Richard Curtis makes romantic, sentimental and overlong comedies filled to the rafters with friends as cast members. He's a British Judd Apatow — indulgent, substituting sweetness for edge, charm for shock value.
His latest, Pirate Radio, is as jolly, jaunty and sappy as Love Actually. It was cut by more than a half-hour for American release and still plays long (two hours, 35 minutes). But thanks to that fairy-dusting of Curtis charm, I wouldn't cut a frame of it. It skips along like a much-loved old LP.
It's about the heyday of offshore "pirate radio" stations — broadcasting from old merchant ships to a Britain dying to hear the golden age of British pop but denied it by the staid BBC.

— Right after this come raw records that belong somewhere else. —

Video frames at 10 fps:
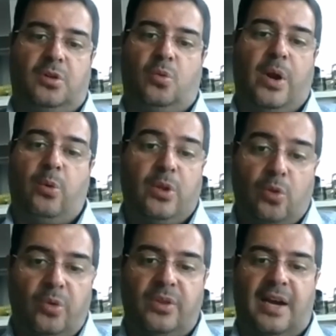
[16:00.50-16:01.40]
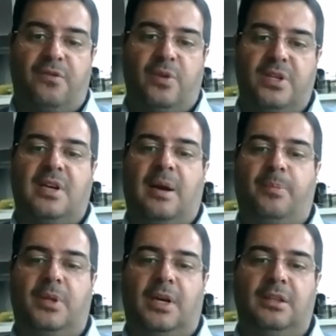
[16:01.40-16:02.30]
where we don't have risk
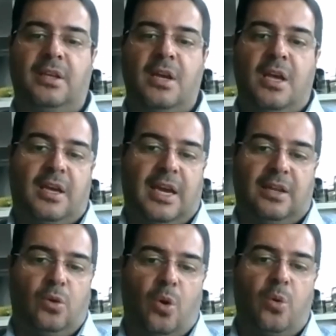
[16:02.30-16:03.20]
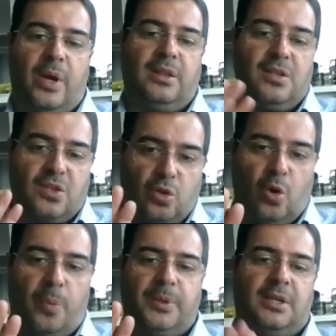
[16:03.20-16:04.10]
appetite, get already
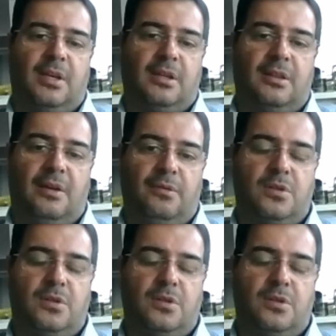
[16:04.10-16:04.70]
stopped at that level.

Curtis (Blackadder, Four Weddings and a Funeral) fills the good ship Radio Rock with his usual dizzy cast of castaways. The owner-operator is the dapper and vulpine Quentin (Bill Nighy, naturally). The star DJ is a Yank, the Count (Philip Seymour Hoffman), who is only too happy to be the first person to say the F-word on British airwaves. Then there's Midnight Mark (Tom Wisdom), a Jim Morrison wannabe; Bob the Dawn Treader; Thick Kevin; and Big Bad Dave (hilarious Nick Frost). The return of the legendary Gorgeous Gavin (Rhys Ifans, the perfect pop peacock) creates friction as he steals the Count's thunder and another DJ's woman.

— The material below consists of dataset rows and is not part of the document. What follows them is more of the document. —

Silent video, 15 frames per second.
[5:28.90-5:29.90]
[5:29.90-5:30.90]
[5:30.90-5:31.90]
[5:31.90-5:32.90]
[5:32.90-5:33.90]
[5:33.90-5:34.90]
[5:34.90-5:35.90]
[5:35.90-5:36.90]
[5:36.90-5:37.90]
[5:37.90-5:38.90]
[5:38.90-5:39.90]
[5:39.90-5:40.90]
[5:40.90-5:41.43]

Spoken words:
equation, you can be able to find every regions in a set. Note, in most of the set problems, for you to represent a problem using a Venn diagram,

It's 1966, and they're all on a rusty red hulk in the North Sea, where they live, sleep, drink and kick out the jams. Young Carl (Tom Sturridge) joins up after being kicked out of school. His virginity drives his shipmates mad, and they scheme of ways to "fix" that.
Also scheming is Sir Alistair (Kenneth Branagh), an absurdly priggish government minister who fumes about ways to "shut that filth off."
Curtis runs women to and from the ship — giving sexy scenes to Gemma Arterton and Emma Thompson. January Jones of Mad Men plays a woman who marries a DJ, and the pop- and wedding-loving Curtis treats us to the DJs serenading the lovely Elenore with the (1968) pop song of the same name: "You're my pride and joy, et cetera!"
He shot much of the movie — DJs seducing the microphone, legions of Brits of every description panting at their every word — with a handheld camera, giving the film a jittery, pop energy.
The young lead is bland, scenes and characters seem invented just to justify using a song, and the whole feels as chaotic and unfinished as the '60s. But something — the music, the nostalgia, the anarchy — gives Pirate Radio a little slovenly heart.
I know it's only rock 'n' roll. But I like it.